*PROBLEM TO WORK ON:* An image-free reproduction of the data below is needed: print it exactly.

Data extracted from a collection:
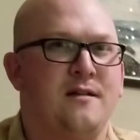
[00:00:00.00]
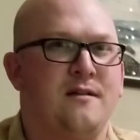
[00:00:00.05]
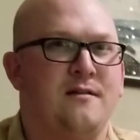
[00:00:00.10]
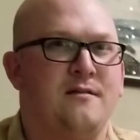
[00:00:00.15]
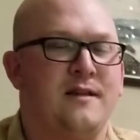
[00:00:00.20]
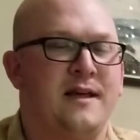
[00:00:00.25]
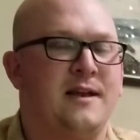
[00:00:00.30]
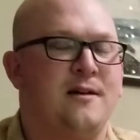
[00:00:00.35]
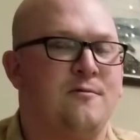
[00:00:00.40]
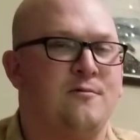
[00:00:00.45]

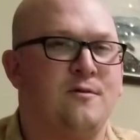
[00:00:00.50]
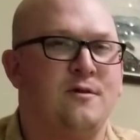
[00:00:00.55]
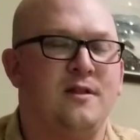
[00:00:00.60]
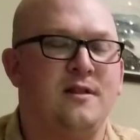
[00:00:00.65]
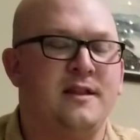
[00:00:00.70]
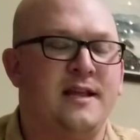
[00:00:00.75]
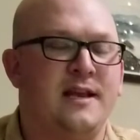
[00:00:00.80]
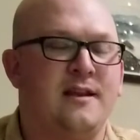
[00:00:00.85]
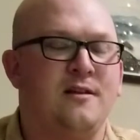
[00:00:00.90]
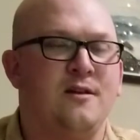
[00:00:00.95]
let
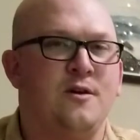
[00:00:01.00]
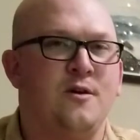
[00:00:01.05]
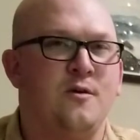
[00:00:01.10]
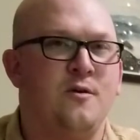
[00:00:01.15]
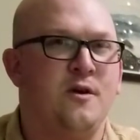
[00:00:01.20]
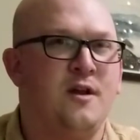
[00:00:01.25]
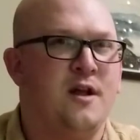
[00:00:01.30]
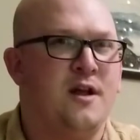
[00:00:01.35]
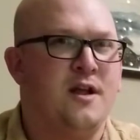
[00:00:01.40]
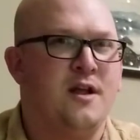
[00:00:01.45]

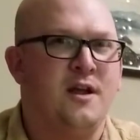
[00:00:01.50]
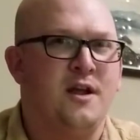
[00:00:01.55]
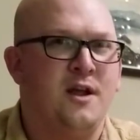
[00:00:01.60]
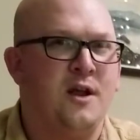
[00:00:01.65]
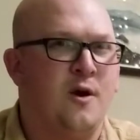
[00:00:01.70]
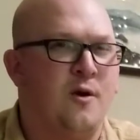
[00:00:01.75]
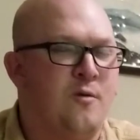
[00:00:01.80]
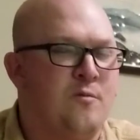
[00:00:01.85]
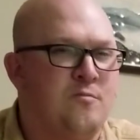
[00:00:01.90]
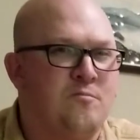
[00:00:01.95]
alone,
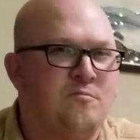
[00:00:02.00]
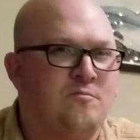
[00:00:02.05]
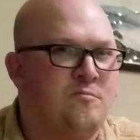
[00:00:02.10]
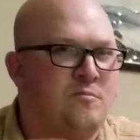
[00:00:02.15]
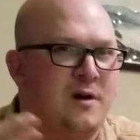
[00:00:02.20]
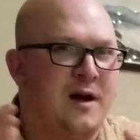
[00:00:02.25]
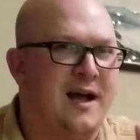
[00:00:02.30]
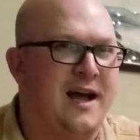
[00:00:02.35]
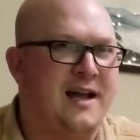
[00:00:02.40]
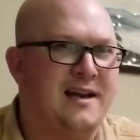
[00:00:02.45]

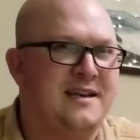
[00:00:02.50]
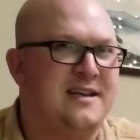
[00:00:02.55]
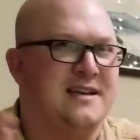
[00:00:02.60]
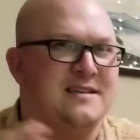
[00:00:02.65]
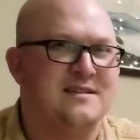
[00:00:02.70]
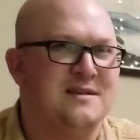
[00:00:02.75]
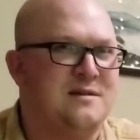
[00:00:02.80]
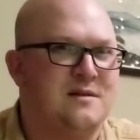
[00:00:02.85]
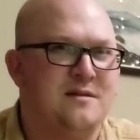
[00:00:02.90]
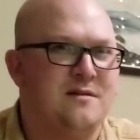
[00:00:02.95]

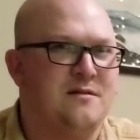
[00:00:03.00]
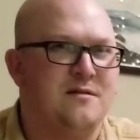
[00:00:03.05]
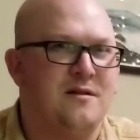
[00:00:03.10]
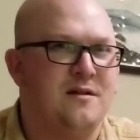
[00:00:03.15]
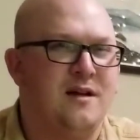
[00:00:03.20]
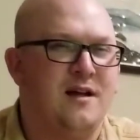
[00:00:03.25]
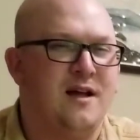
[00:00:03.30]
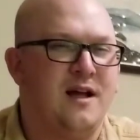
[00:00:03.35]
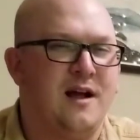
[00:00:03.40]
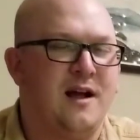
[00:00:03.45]

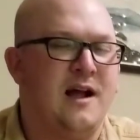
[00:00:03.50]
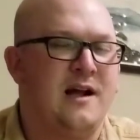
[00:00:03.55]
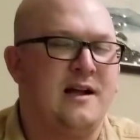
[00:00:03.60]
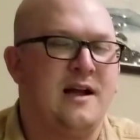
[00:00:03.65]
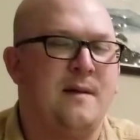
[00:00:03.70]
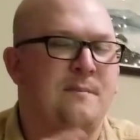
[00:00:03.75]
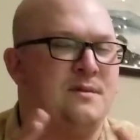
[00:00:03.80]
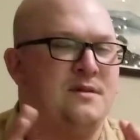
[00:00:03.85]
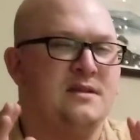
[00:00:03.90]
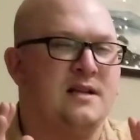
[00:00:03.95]
a
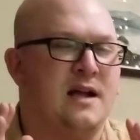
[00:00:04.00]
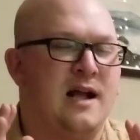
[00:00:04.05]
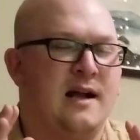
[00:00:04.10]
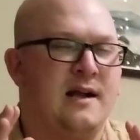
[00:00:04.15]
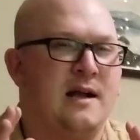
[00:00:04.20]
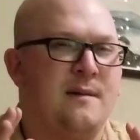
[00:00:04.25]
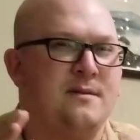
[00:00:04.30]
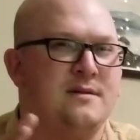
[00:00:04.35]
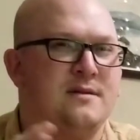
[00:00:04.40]
couple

*OUTPUT BELOW:*
[00:00:00.00]
[00:00:00.05]
[00:00:00.10]
[00:00:00.15]
[00:00:00.20]
[00:00:00.25]
[00:00:00.30]
[00:00:00.35]
[00:00:00.40]
[00:00:00.45]

[00:00:00.50]
[00:00:00.55]
[00:00:00.60]
[00:00:00.65]
[00:00:00.70]
[00:00:00.75]
[00:00:00.80]
[00:00:00.85]
[00:00:00.90]
[00:00:00.95]
let
[00:00:01.00]
[00:00:01.05]
[00:00:01.10]
[00:00:01.15]
[00:00:01.20]
[00:00:01.25]
[00:00:01.30]
[00:00:01.35]
[00:00:01.40]
[00:00:01.45]

[00:00:01.50]
[00:00:01.55]
[00:00:01.60]
[00:00:01.65]
[00:00:01.70]
[00:00:01.75]
[00:00:01.80]
[00:00:01.85]
[00:00:01.90]
[00:00:01.95]
alone,
[00:00:02.00]
[00:00:02.05]
[00:00:02.10]
[00:00:02.15]
[00:00:02.20]
[00:00:02.25]
[00:00:02.30]
[00:00:02.35]
[00:00:02.40]
[00:00:02.45]

[00:00:02.50]
[00:00:02.55]
[00:00:02.60]
[00:00:02.65]
[00:00:02.70]
[00:00:02.75]
[00:00:02.80]
[00:00:02.85]
[00:00:02.90]
[00:00:02.95]

[00:00:03.00]
[00:00:03.05]
[00:00:03.10]
[00:00:03.15]
[00:00:03.20]
[00:00:03.25]
[00:00:03.30]
[00:00:03.35]
[00:00:03.40]
[00:00:03.45]

[00:00:03.50]
[00:00:03.55]
[00:00:03.60]
[00:00:03.65]
[00:00:03.70]
[00:00:03.75]
[00:00:03.80]
[00:00:03.85]
[00:00:03.90]
[00:00:03.95]
a
[00:00:04.00]
[00:00:04.05]
[00:00:04.10]
[00:00:04.15]
[00:00:04.20]
[00:00:04.25]
[00:00:04.30]
[00:00:04.35]
[00:00:04.40]
couple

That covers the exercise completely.